🤖 AI Summary
Existing retrieval-augmented image captioning methods suffer from two key limitations: (1) coarse-grained semantic prompting and (2) inadequate modeling of visual relationships. To address these, we propose a lightweight, relation-aware retrieval-augmented framework. First, we introduce a relation-aware prompting mechanism that explicitly extracts structured semantic relations from retrieved textual evidence. Second, we design a heterogeneous object recognition module to jointly model diverse object types and their interactions within the image. Third, we employ structured feature retrieval coupled with a lightweight fusion network to achieve fine-grained relational alignment between vision and language. The resulting model contains only 10.8 million parameters and consistently outperforms comparable lightweight baselines across multiple benchmarks.
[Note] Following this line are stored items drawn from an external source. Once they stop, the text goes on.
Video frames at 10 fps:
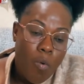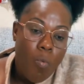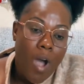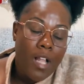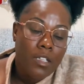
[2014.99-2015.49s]

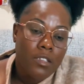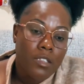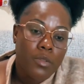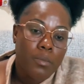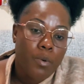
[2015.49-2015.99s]
While
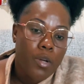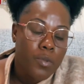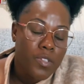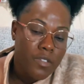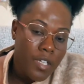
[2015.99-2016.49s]
the little
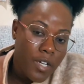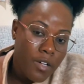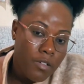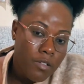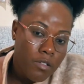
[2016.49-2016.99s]
boy was
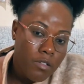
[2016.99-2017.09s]
there,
It significantly improves both semantic consistency and relational expressiveness of generated captions, demonstrating superior capability in grounding fine-grained visual relationships through retrieval-guided generation.
📝 Abstract
Recent retrieval-augmented image captioning methods incorporate external knowledge to compensate for the limitations in comprehending complex scenes. However, current approaches face challenges in relation modeling: (1) the representation of semantic prompts is too coarse-grained to capture fine-grained relationships; (2) these methods lack explicit modeling of image objects and their semantic relationships. To address these limitations, we propose RACap, a relation-aware retrieval-augmented model for image captioning, which not only mines structured relation semantics from retrieval captions, but also identifies heterogeneous objects from the image. RACap effectively retrieves structured relation features that contain heterogeneous visual information to enhance the semantic consistency and relational expressiveness. Experimental results show that RACap, with only 10.8M trainable parameters, achieves superior performance compared to previous lightweight captioning models.